Ventinove anni fa l’arrivo a Bari della Vlora, simbolo della ricerca di libertà degli albanesi
E' l'episodio più significativo dell'ondata di immigrazione che si ebbe in Italia dal 1990 al 1992 e rimane a tutt'oggi il più grande sbarco di migranti mai giunto in Italia con un'unica nave
Nell’estate di 29 anni fa ventimila albanesi in fuga da Durazzo verso la libertà approdarono nel porto di Bari, cambiando per sempre la storia delle due città.

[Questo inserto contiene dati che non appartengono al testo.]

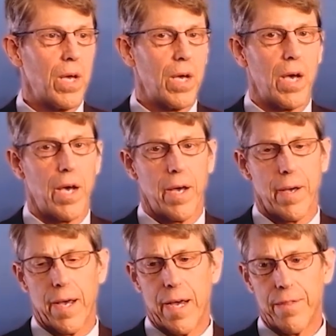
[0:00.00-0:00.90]

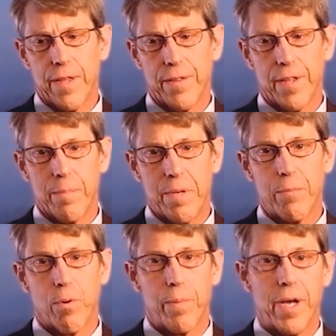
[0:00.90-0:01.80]
I think that being
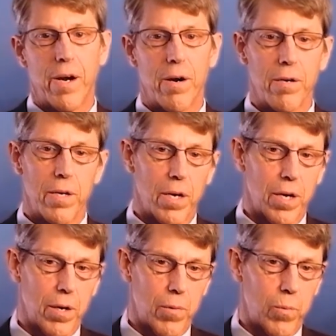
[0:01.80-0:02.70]
prepared,
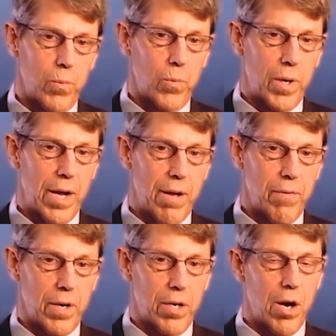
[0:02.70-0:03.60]
when I have
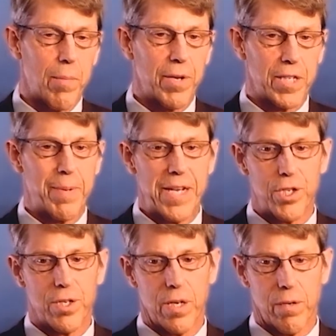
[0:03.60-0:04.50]
a complex
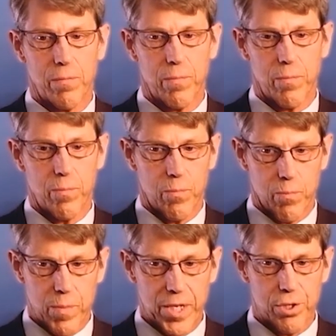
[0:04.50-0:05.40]
patient, I'll
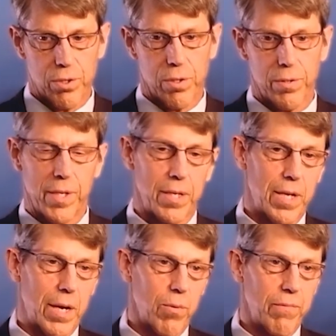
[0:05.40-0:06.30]
make sure that
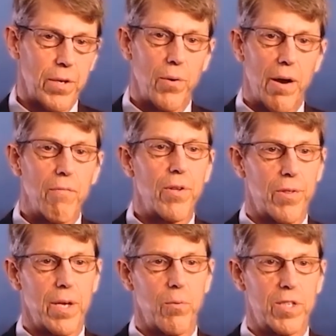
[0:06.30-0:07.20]
I review
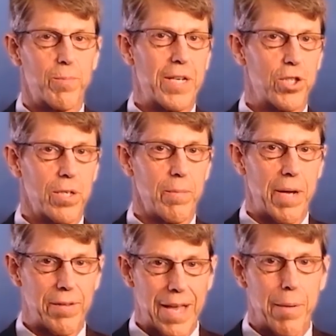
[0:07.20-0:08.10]
everything, what's special
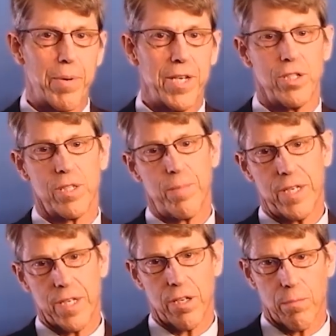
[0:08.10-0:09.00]
about that patient's
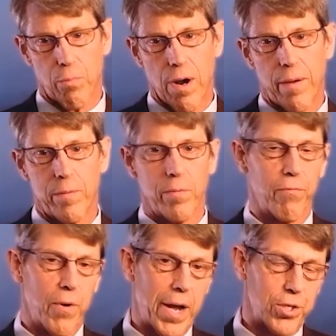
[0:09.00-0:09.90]
particular problem, the
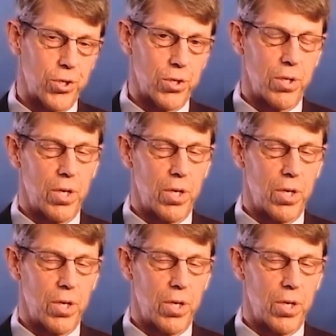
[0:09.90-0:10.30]
fracture,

Come spiega Wikipedia il 7 agosto 1991, di ritorno da Cuba carica di zucchero di canna, durante le operazioni di sbarco del carico nel porto di Durazzo, in Albania, la nave mercantile Vlora venne infatti assalita da una folla di decine di migliaia di persone che costrinsero il comandante a salpare per l’Italia.

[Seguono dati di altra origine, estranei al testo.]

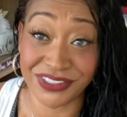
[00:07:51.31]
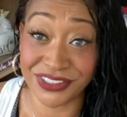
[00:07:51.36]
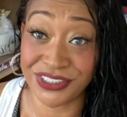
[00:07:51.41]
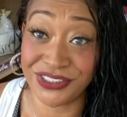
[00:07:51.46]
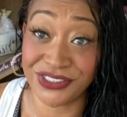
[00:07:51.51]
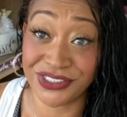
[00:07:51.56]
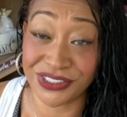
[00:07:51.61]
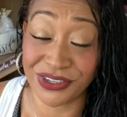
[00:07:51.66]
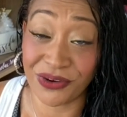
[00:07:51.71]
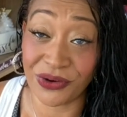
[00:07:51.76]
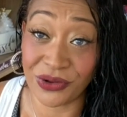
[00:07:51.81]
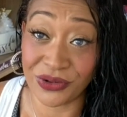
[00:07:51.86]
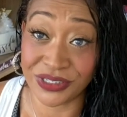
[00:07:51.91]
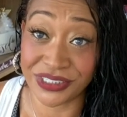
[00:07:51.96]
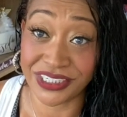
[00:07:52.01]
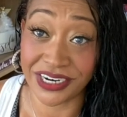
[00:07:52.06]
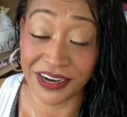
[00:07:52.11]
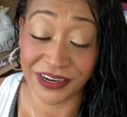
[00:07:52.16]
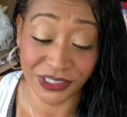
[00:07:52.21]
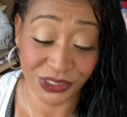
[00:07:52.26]
to use the whole
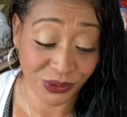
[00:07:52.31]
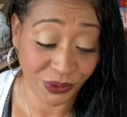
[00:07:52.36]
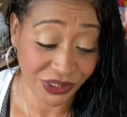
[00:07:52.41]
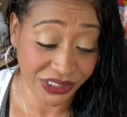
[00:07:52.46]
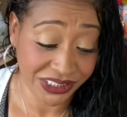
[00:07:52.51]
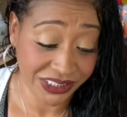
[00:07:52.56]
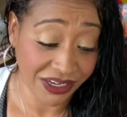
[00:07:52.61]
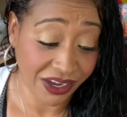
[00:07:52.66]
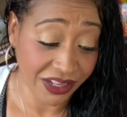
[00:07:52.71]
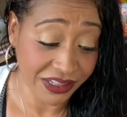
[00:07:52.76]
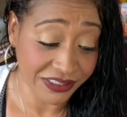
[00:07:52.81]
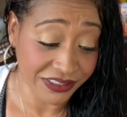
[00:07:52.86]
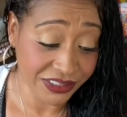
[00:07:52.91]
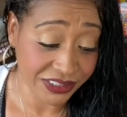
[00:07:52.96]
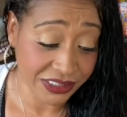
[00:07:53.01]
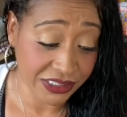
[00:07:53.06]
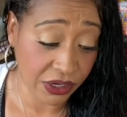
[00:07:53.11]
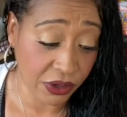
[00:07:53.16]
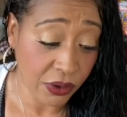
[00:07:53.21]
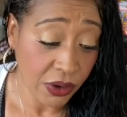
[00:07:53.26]
entire $20
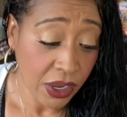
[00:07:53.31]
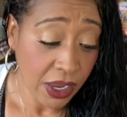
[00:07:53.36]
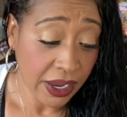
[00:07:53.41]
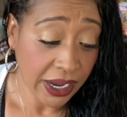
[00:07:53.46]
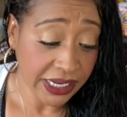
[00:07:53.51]
so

La nave attraccò al porto di Bari alle 4 del giorno dopo, l’8 agosto 1991, con il suo carico di 20mila persone: la gestione di un flusso così cospicuo e inaspettato di migranti, per di più in pieno agosto, colse impreparate le istituzioni italiane, che si trovarono prive di strutture e procedure adeguate ad un’emergenza di tale portata, tanto che i profughi furono sistemati nello Stadio della Vittoria e al porto di Bari.
La vicenda della Vlora è ricordata come l’episodio più significativo dell’ondata di immigrazione che si ebbe in Italia dal 1990 al 1992 e rimane a tutt’oggi il più grande sbarco di migranti mai giunto in Italia con un’unica nave.
«L’8 agosto 1991, la nave ‘Vlora’, con a bordo circa 20 mila albanesi, iniziò il suo viaggio verso la libertà, diventando un simbolo di speranza per una nuova vita e un futuro migliore. Lo sbarco sulle coste italiane ha dimostrato al mondo intero la tragedia e il dolore di un popolo che da decenni soffre per la violenza, l’oppressione, la miseria e l’isolamento – ha commentato nel giorno dell’anniversario il presidente albanese Ilir Meta – purtroppo anche oggi, dopo 29 anni da questo evento e da queste immagini sconvolgenti che emozionano sempre, il ritmo drammatico dello spopolamento dell’Albania non si è fermato. In nome di questi straordinari sacrifici umani, è tempo di riporre la speranza nel nostro paese e realizzare il sogno di ogni cittadino per un’Albania come il resto dell’Europa».
La Rai ricorda l’episodio con una puntata di “Di là dal fiume e tra gli alberi” che ci riporta a quello straordinario Esodo, che segnò la storia recente delle due nazioni.